How to test a disk?

Continuing the discussion from Boot freezes after starting Grub successfully | btrfs filesystem errors:

Do you have a recommendation on how to test the disk after reformatting and before installation?

I use f3 which is in Fedora repo. Short how-to:

Optional: I start with blkdiscard on the whole device, e.g. /dev/sda or /dev/nvme0n1 to totally wipe it. No file systems no partition map. Nothing. This results in complete data loss. I also use this command again at the end of testing so the device is erased before reprovisioning/reinstallation.

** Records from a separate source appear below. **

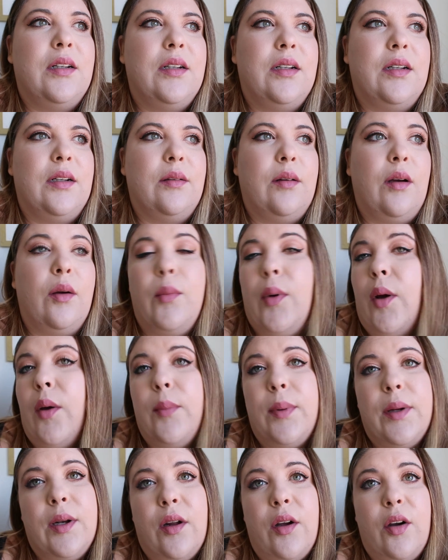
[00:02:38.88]
I'm
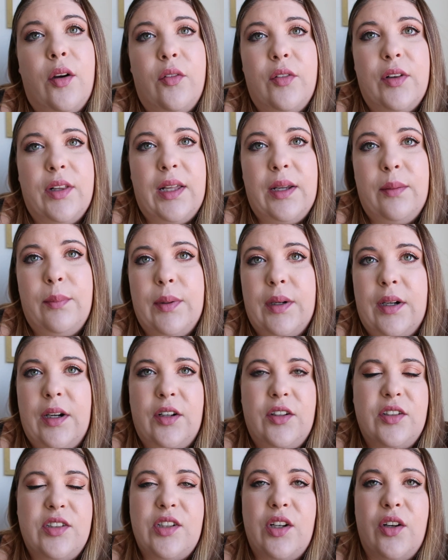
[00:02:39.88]
hoping I ovulate, but I
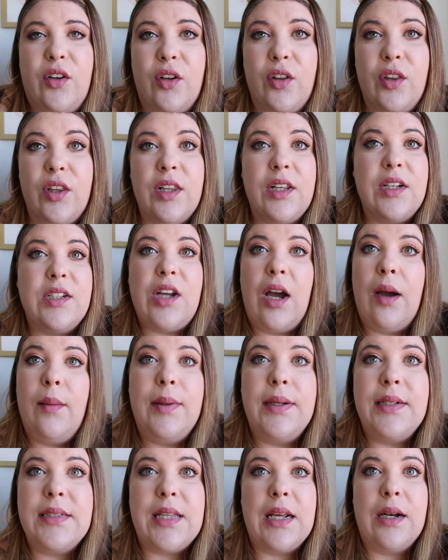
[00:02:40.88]
just don't know that the
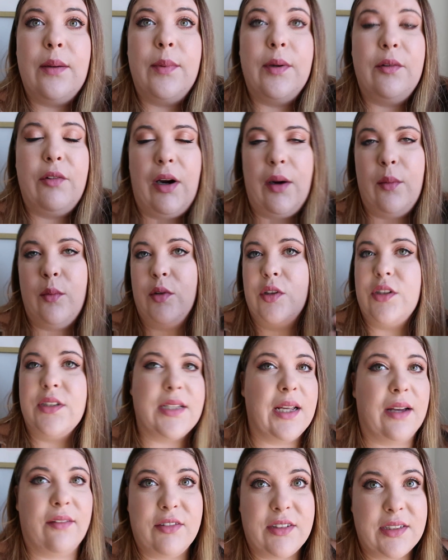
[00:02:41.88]
timing's gonna be right. We'll
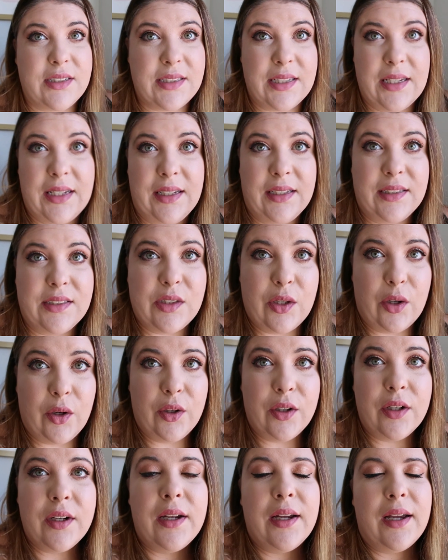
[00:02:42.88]
just have to see.
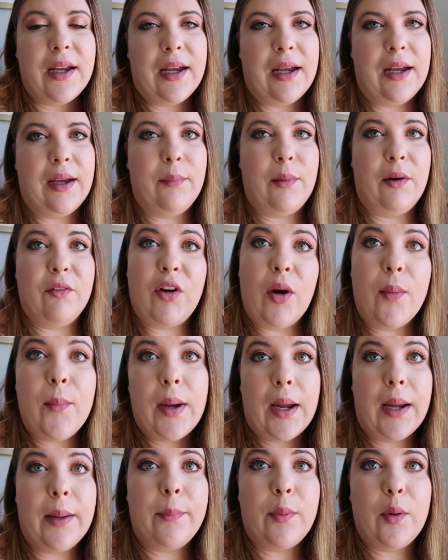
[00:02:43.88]
So I've got
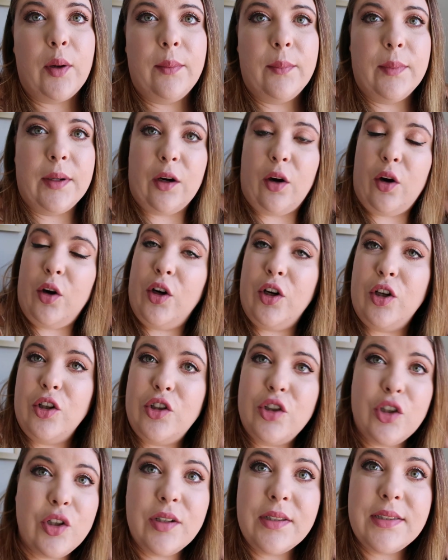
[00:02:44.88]
my appointment on
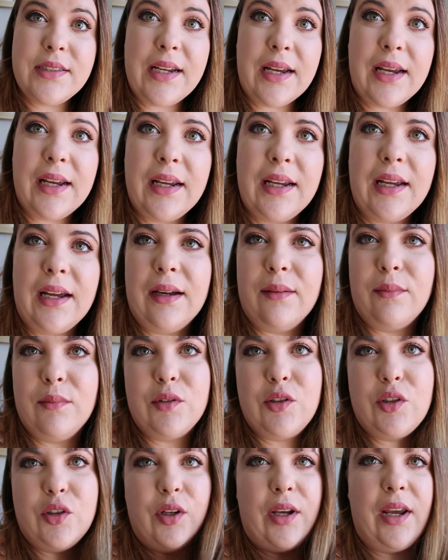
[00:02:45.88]
Tuesday
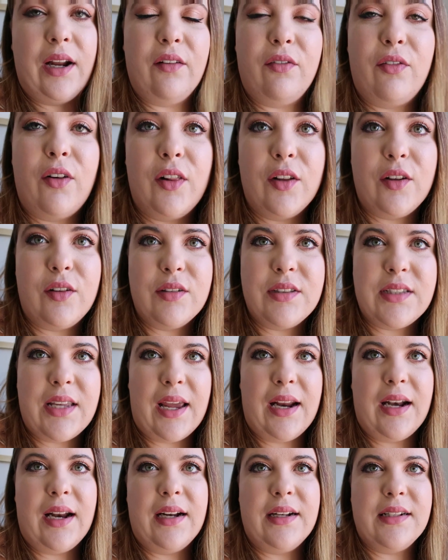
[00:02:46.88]
to get a follicle
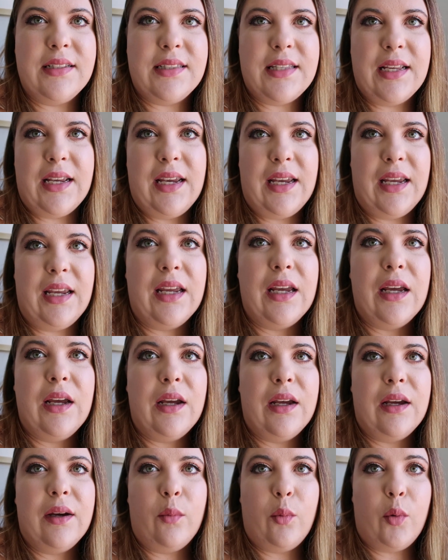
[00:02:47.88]
scan and see
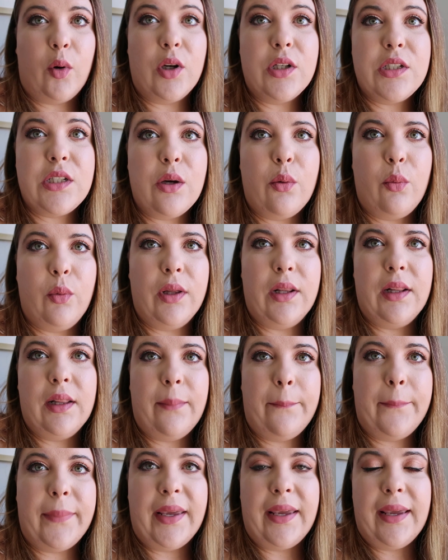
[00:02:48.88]
what
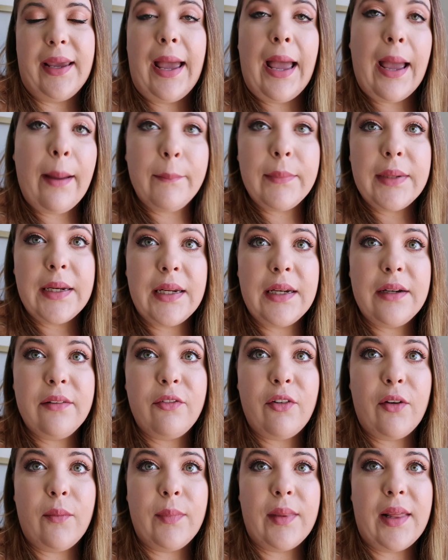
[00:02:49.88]
will be happening
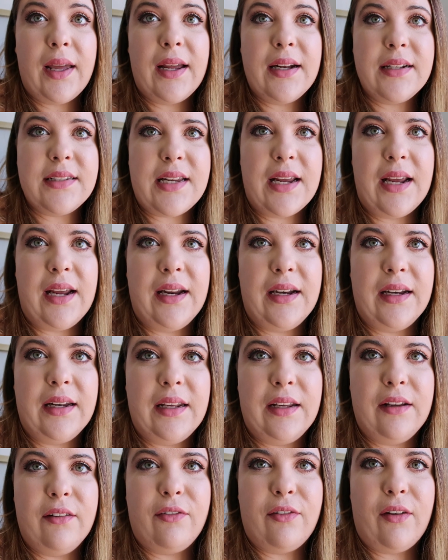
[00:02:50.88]
from that, and
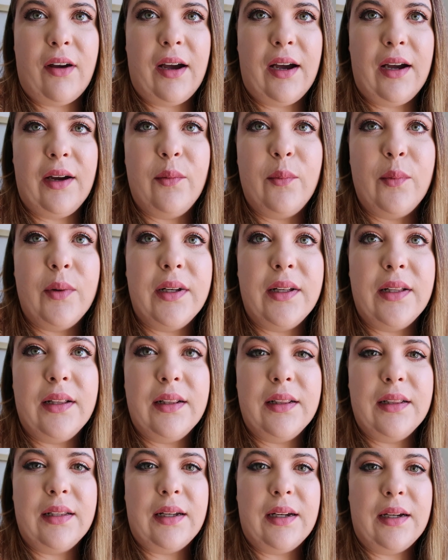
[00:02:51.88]
if I
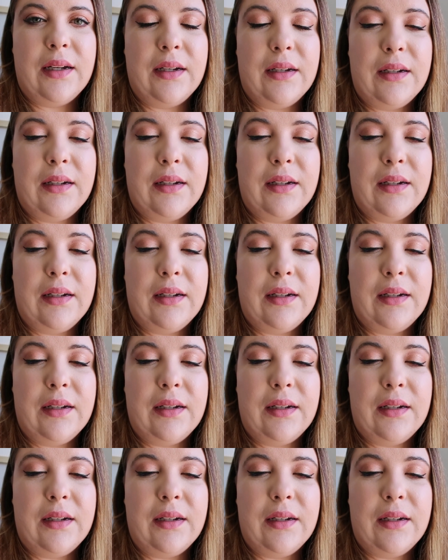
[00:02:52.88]
will,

  1. Format the device (partitioning is not necessary) with any file system. Btrfs, ext[234], xfs, f2fs, fat, makes no difference.
  2. Mount it normally, e.g. /mnt
  3. f3 write /mnt
  4. f3 read /mnt

That’s it. The man page has much more info on how to read the results, and the rationale of f3, what specific issues it’s designed to detect.


SMART tests different things and it’s a bit of a black box. But I think it’s OK to to a smartctl -t short test since it should test things that file systems can’t. The long test is primarily a read sectors test, and I think we’re better off writing patterns over the entire block device and reading them back in to verify with F/OSS than entirely relying on the firmware.

The smart test can be done anytime, the order doesn’t matter. It isn’t affected by, nor will it affect the steps above.

Use smartctl -x or smartctl -a to reveal the self-test log for the results/status. e.g.

Self-test Log (NVMe Log 0x06, NSID 0xffffffff)
Self-test status: No self-test in progress
Num  Test_Description  Status                       Power_on_Hours  Failing_LBA  NSID Seg SCT Code
 0   Short             Completed without error                  82            -     -   -   -    -

If there are errors with any tests, replace the drive - hopefully under warranty.

1 Like

Advanced

I’m aware some flash devices may have an opportunistic dedup of identical blocks during concurrent writes. See Btrfs on dm-crypt, improving chance of self-healing.

Could a user space test tool like f3 be fooled into thinking a device is more reliable than it is because of this? I suppose it’s possible, I don’t know enough about the prevalence of such dedup or to what degree the patterns used by f3 could be deduped.

But there is a simple way to not ask difficult questions and just thwart it. The XTS component of aes-xts-plain64 ensures identical plaintext blocks become non-identical ciphertext blocks. Therefore the flash firmware can’t dedup them.

See FrequentlyAskedQuestions · Wiki · cryptsetup / cryptsetup · GitLab for details. This comes from question 2.19 How can I wipe a device with crypto-grade randomness? And we can repurpose it such that the steps are now:

  1. cryptsetup open --type plain -d /dev/urandom /dev/sda target
  2. Format the dm-crypt device, /dev/mapper/target
  3. Mount /dev/mapper/target normally to /mnt
  4. f3 write /mnt
  5. f3 read /mnt

When you’re finished testing, cryptsetup close target. This will drop the unsaved random key.

NOTE: writing to the device via dm-crypt and dropping the key at the end means complete data loss on the drive.